No one thinks that their illness is minor. For the most part, people think that their illness is really awful, and they would prefer not to pay to see a doctor.
I used to be the superintendent of the Ministry of Health and Welfare’s Tainan Hospital. I would advise patients to sign up for more tests and examinations so that the hospital could apply for reimbursement from the National Health Insurance Administration (NHIA). However, later on, I became director-general of the NHIA. In that position, the emphasis was on properly using National Health Insurance (NHI) resources by reducing unnecessary medical procedures. I understood that government officials have a responsibility to take care of the public’s health by making good use of resources. It was a typical example of how a change of position can make one see things from a completely different point of view.
Taiwan’s healthcare reform must implement tiered services, with the separation of medicine and pharmacy, ie, separation of dispensing from prescribing, and it must be supported by copayments, which means that the user, ie, the patient, pays part of the costs. This allows for the reduction of unnecessary medical procedures and effectively lowers the burden on the healthcare system and its staff.
People in Taiwan visit a doctor on average 14 times per year, compared with about five times in other countries. Every outpatient visit or hospitalization requires the work of physicians and nurses, while tests and examinations are carried out by laboratory technicians and radiologists. They are all part of the real-world medical ecosystem.
The strain they feel from being endlessly busy cannot be solved by a meager salary increase. The single-insurer and global-budget systems devised by our public health predecessors 27 years ago have indeed created a Taiwanese healthcare miracle.
We can take pride that our healthcare system is one of the best in the world, but clinical staff are gnashing their teeth and feel that the NHI is squeezing them dry.
With everyone constantly trying to increase the volume of business, the result is that the points awarded to medical providers exceed the global budget. This leads to the devaluation of points. On the other hand, if everyone reduced the amount of unnecessary medical procedures, the global budget would be higher than the number of healthcare points, and the value of each point would increase. As a result, we could still get the same amount of money without having to work ourselves to exhaustion.
Current mainstream thinking in the medical community is to extract more money from the global budget. However, under a balanced budget, this means that NHI premiums must be increased. Government policies must consider the nation’s finances as a whole.
The question of whether business owners are willing to bear the cost of increased NHI premiums is not one that the medical community can solve by discussing it among themselves. More discussion is needed as to whether these realities are being adequately communicated to the public.
Before the Lunar New Year, then-premier Su Tseng-chang (蘇貞昌) confirmed that NHI reform would involve copayments, which was good to hear. When copayments for medicines were implemented in July, almost everyone accepted it, and there was no sign of a backlash or protests.

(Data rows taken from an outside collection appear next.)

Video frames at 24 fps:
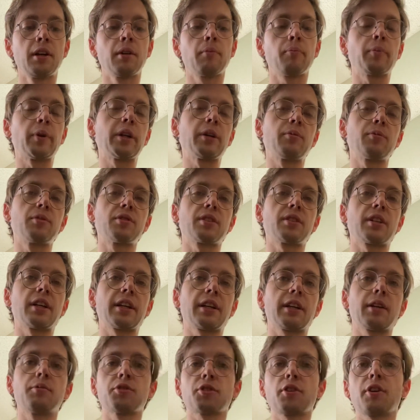But it
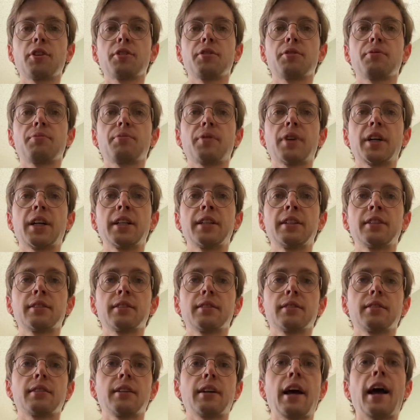was hard to find
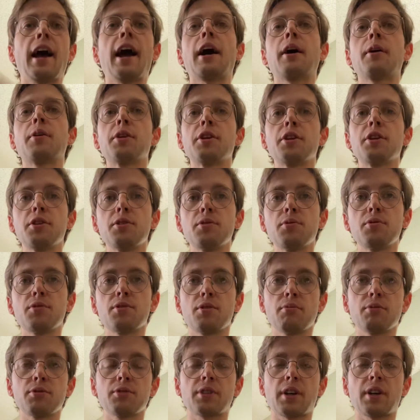how to use
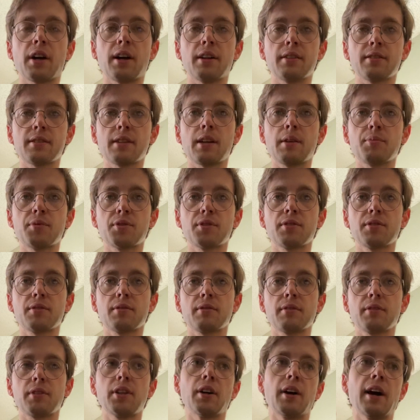those concepts.
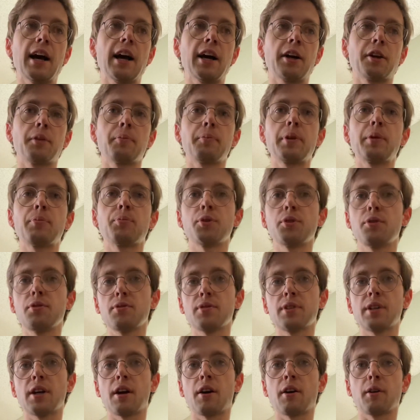You know, how do people use
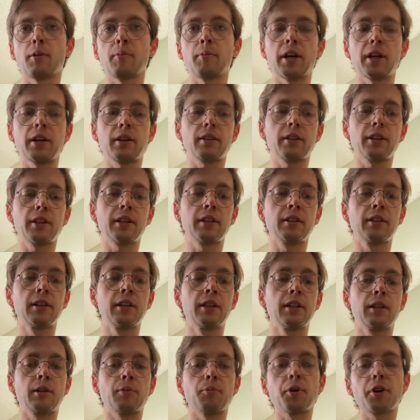that harmonically?
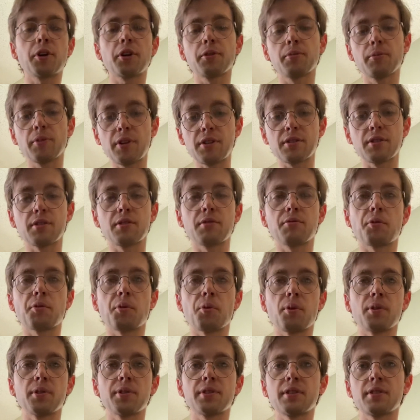And one of the reasons, of
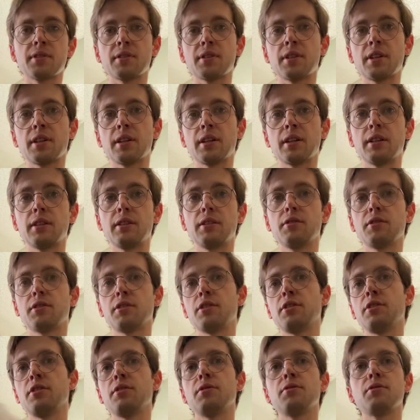course, is that you
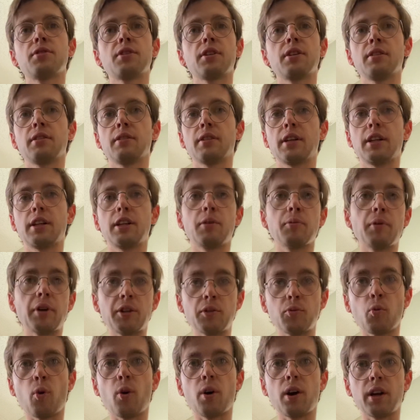can use it any way you
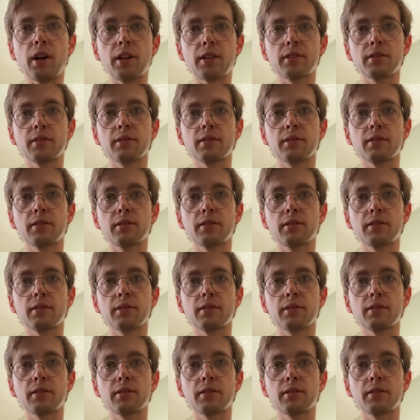want.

Some years ago, to implement tiered healthcare, we established a medical treatment cloud database known as Medicloud, which shares information about patients’ treatment histories among medical centers and clinics so that they and their patients can cut the number of duplicate tests, examinations and prescriptions.

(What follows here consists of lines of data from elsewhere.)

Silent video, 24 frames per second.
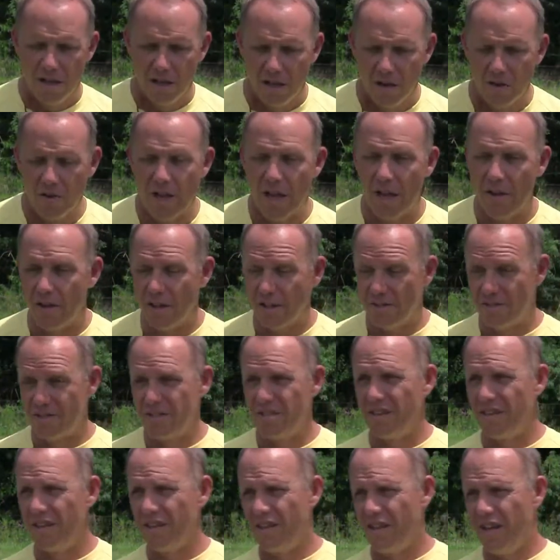Okay,
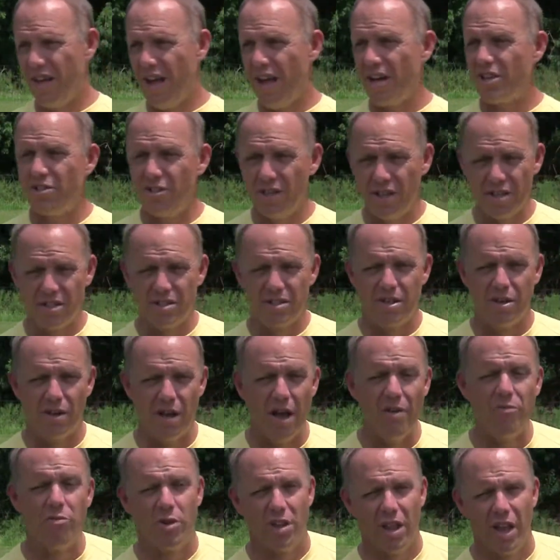actually it's
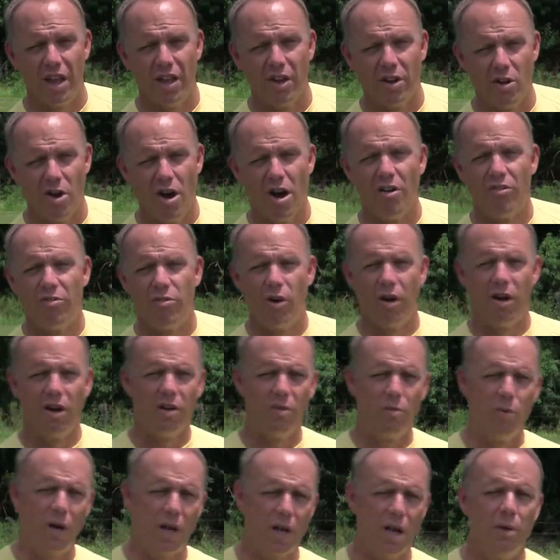everything in golf
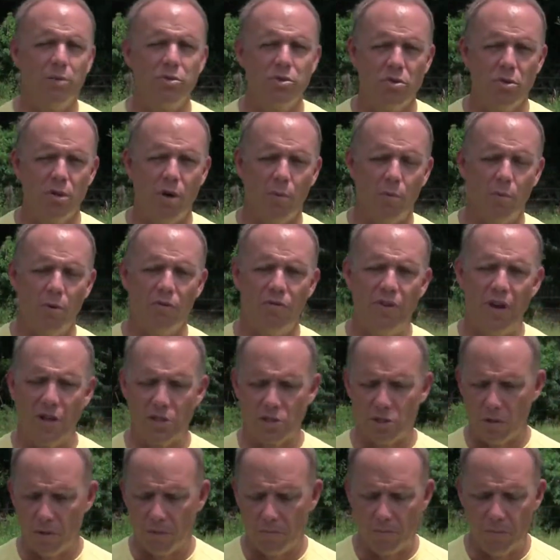when it comes to a
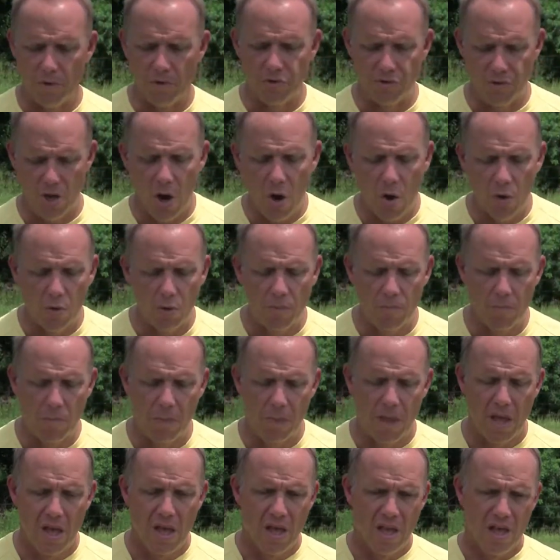professional. The zone
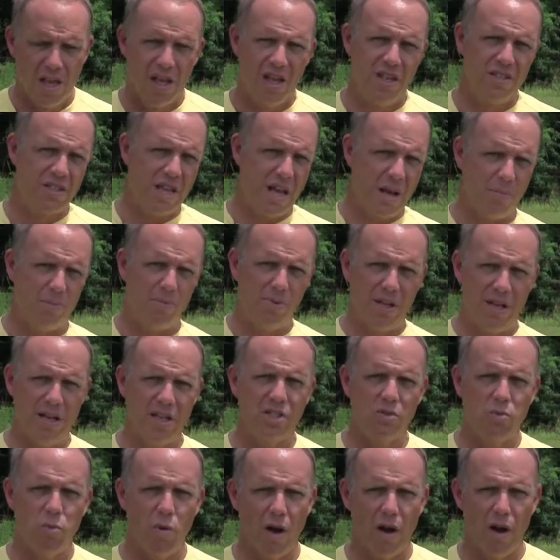is that
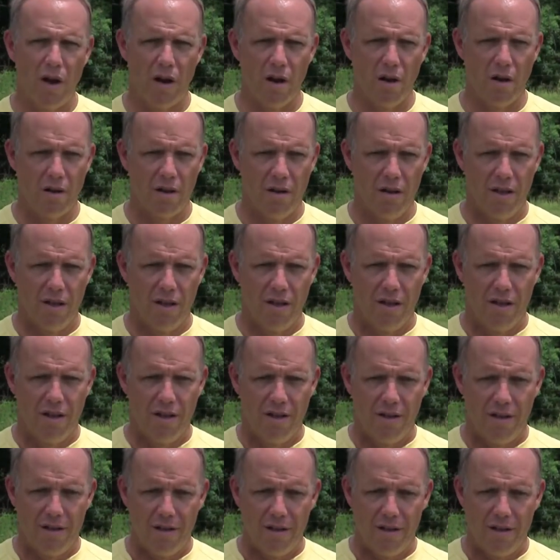place where
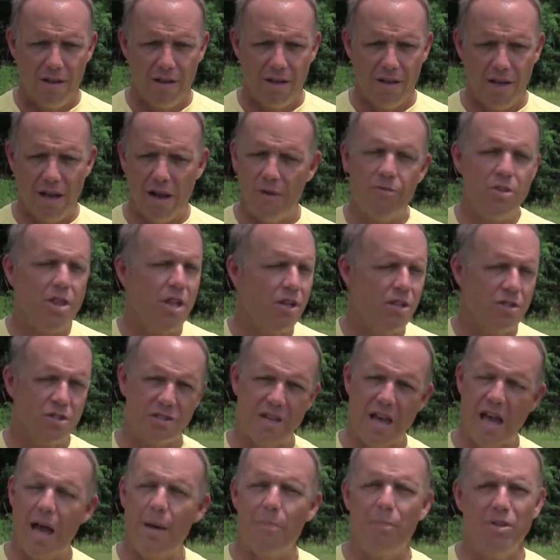everything just
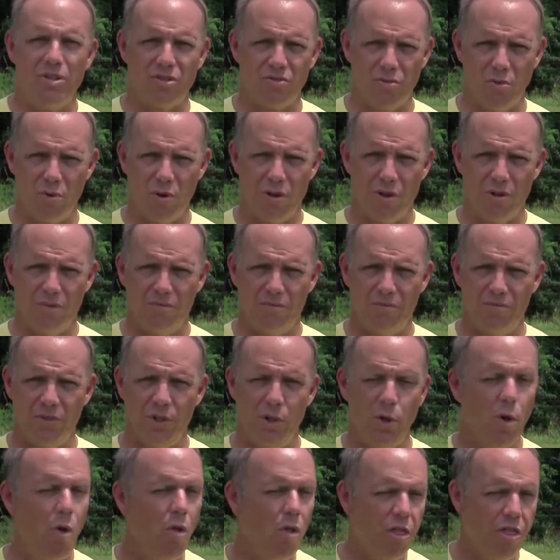happens for you.
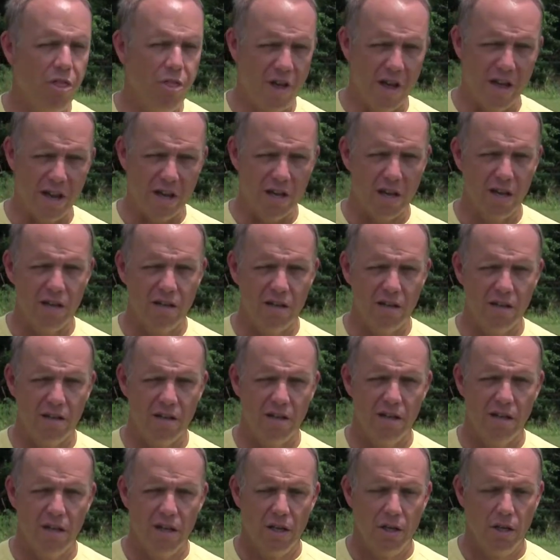You don't think,
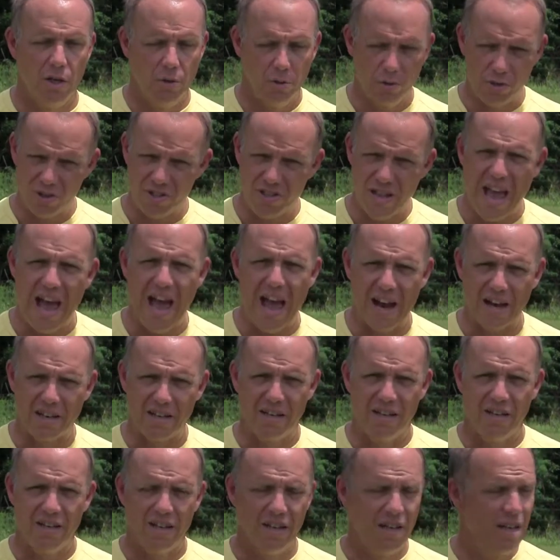you just
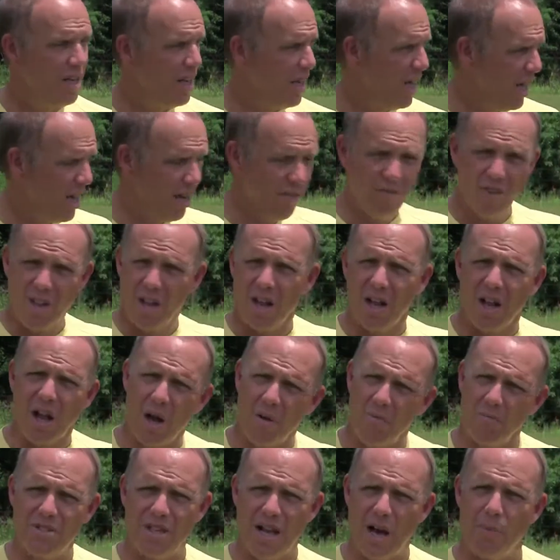act, and everything
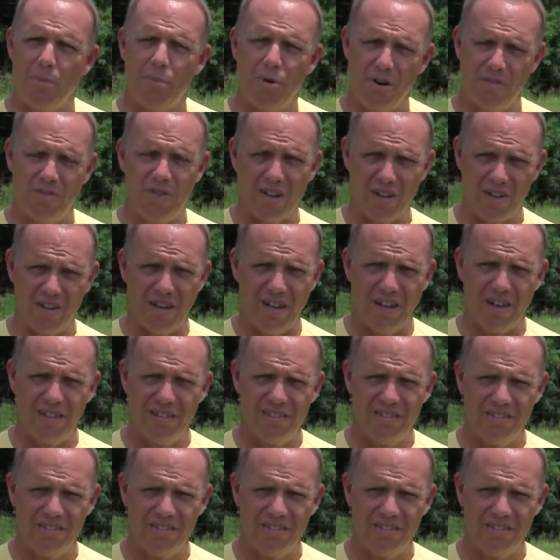comes out perfectly.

However, until such time as copayments are required for unnecessary tests and examinations, there would still be room for improvement.
NHI reform requires everyone’s joint efforts. Without a beginning, there will be no chance for change. As a member of Su’s staff told me, every era comes to an end, and sometimes there is no way to avoid it.
As the Diamond Sutra tells us, there is a natural cycle of birth and death. I have recently come to feel that everyone has their own cloud in the sky. If we sincerely respect one another and wish each other happiness, we can naturally let go of the entanglements deep in our hearts, pursue a boundless life and calmly face the arrangements that life makes for us. Let us encourage one another to do so.
Lee Po-chang is a chair professor of Taipei Medical University’s College of Public Health and director of the university’s Research Center of Health and Welfare Policy.